PowerShell Mini-Scripting Games 2014: Answer 1

PowerShell Mini-Scripting Games 2014: Answer 1

  • Comments 6
  • Likes

Summary: Here is the answer to Problem 1 in Windows PowerShell Mini-Scripting Games 2014.

Microsoft Scripting Guy, Ed Wilson, is here. Here is an answer to Problem 1 in Windows PowerShell Mini-Scripting Games 2014. Last week, I posted the complete Problem 1 description and task outline.

Problem one synopsis

You are reading a CSV file that was created from another source. The CSV file has four fields that are to be read and then used to update four attributes in Active Directory. The problem is that the CSV file does not have all four fields filled out. In some cases, there is a space in the field, in others a tab, others are null, and others are empty.

When a field does not have a proper value, the attempt to update the attribute in Active Directory results in an error message. Your boss has decided to make the script your problem.

Solution

You need to write some logic that will identify all sorts of white space, including null fields. Detecting a null, a space, or a whatever seems to beg for a nice regular expression. It is also possible to do this manually by using a series of if statements.
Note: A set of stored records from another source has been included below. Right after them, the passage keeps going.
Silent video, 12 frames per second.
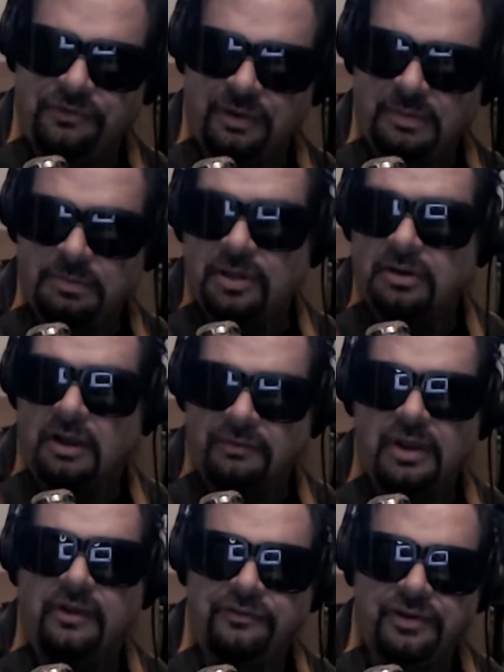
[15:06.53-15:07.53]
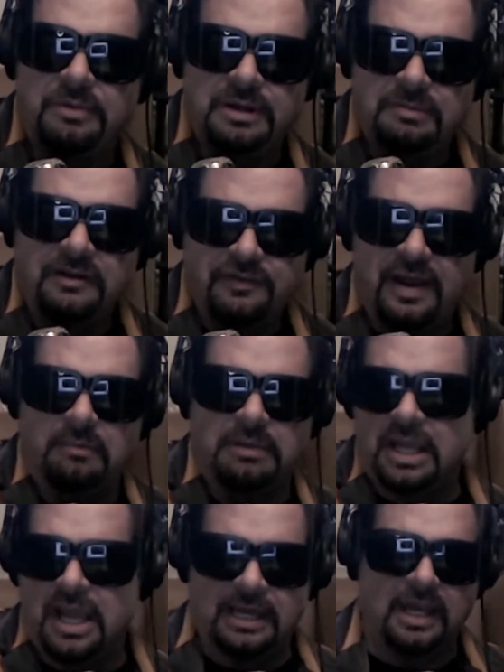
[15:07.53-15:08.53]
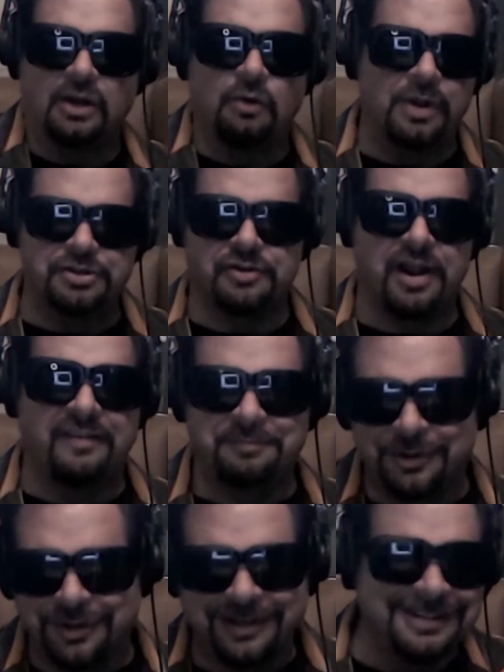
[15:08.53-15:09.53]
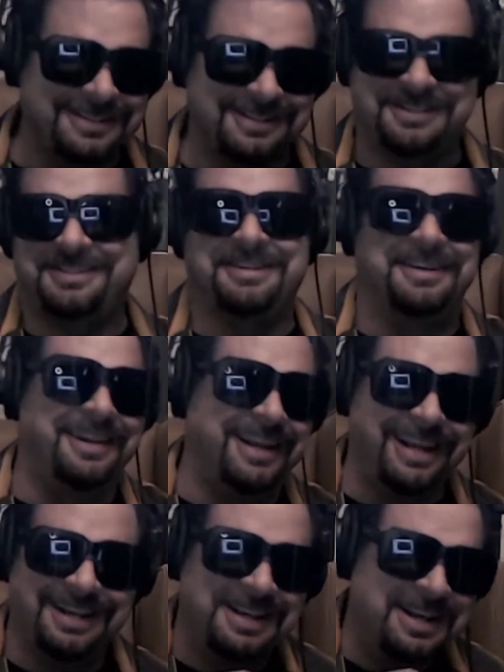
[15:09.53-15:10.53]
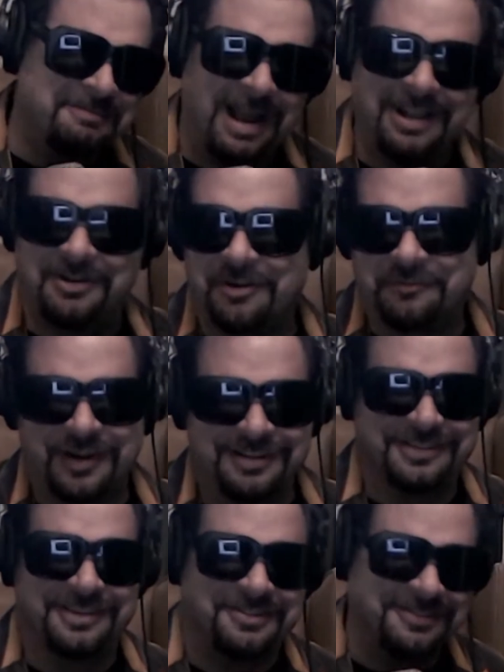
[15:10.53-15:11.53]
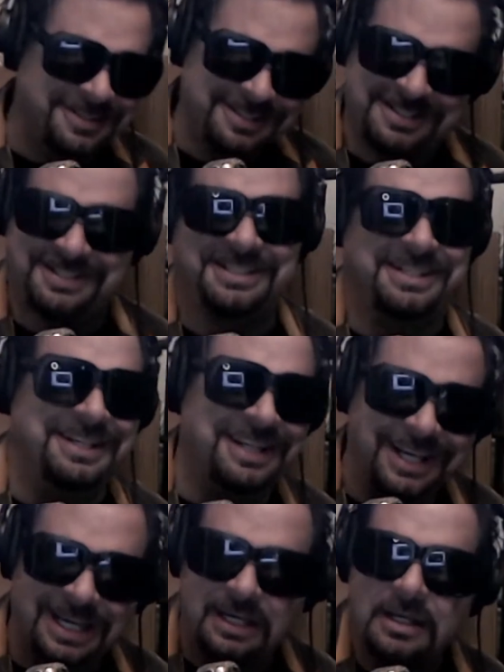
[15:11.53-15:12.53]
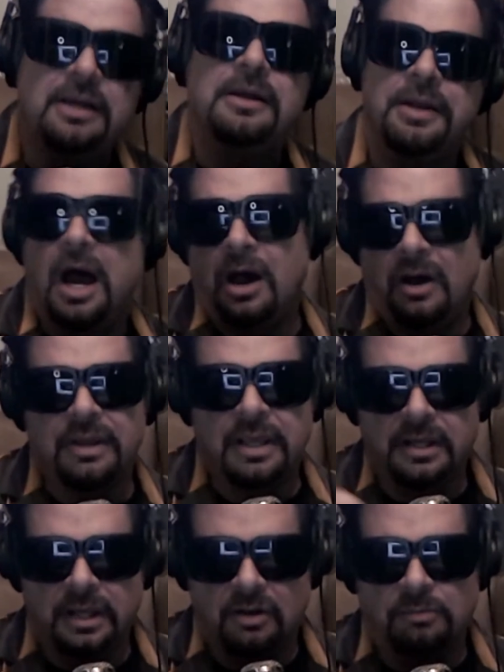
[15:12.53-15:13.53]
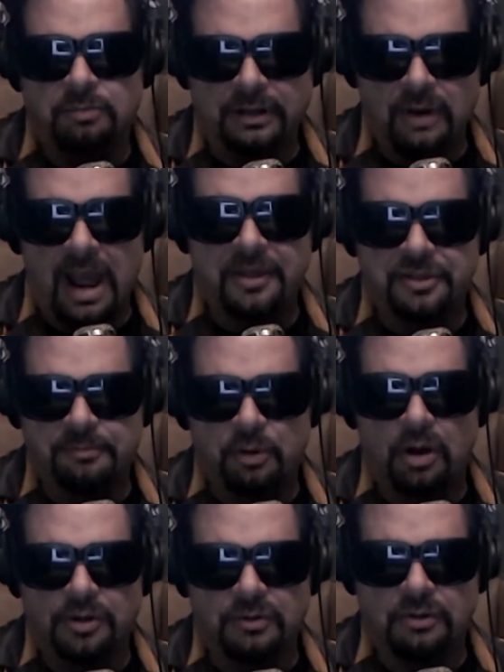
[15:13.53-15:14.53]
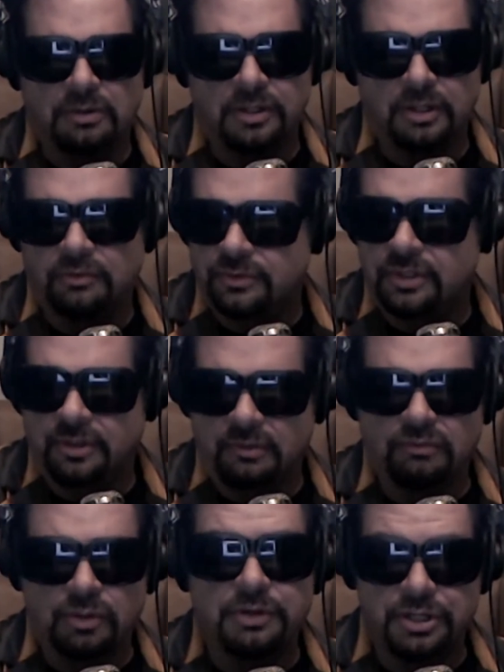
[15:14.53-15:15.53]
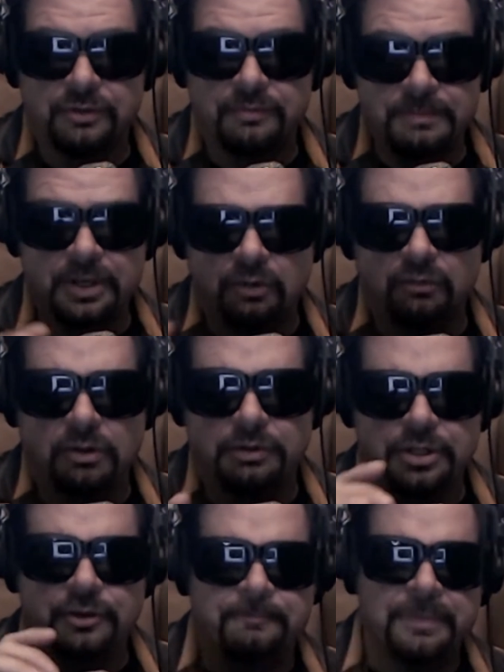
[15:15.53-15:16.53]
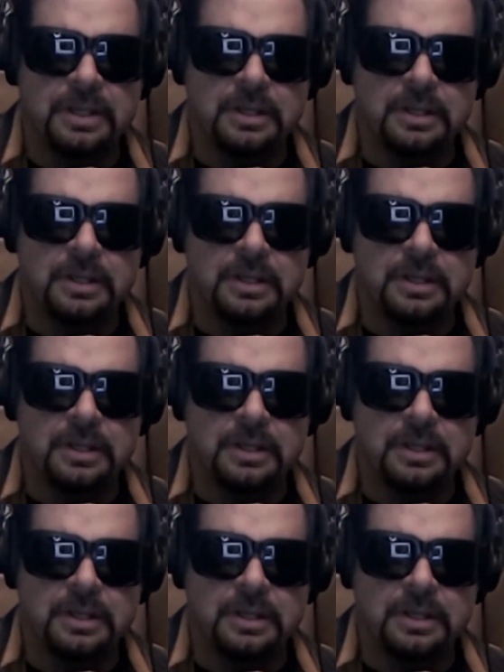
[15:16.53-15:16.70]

say my brother-in-law. Someone in my family had like a witchcraft book. It's just silly. My girlfriend's into it. It's just silly. No, it'll bring wrath upon you. It'll ruin you. It'll ruin you.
Note  For a great reference, see Regular Expression Language - Quick Reference.

For example, if I want to match a space, I can simply supply a space, as shown here:

PS C:\> $a = " "

PS C:\> $a -match " "

True

Is $a null? I can also test that:

PS C:\> $a = $null

PS C:\> $a -match $null

True

I can incorporate this into logic, and use code that looks like the following:

PS C:\> If ($a -match " " -OR $a -match $null) {'$a is either a space or null'}

$a is either a space or null

Match a whitespace character

I can use a character class to try to match the empty field. Whitespace characters are things like a space, a tab, a carriage return, or a line feed. The regular expression character class for whitespace characters is backslash with a lowercase s: ( \s ). Windows PowerShell uses a backtick with a lowercase t for a Tab: ( `t ).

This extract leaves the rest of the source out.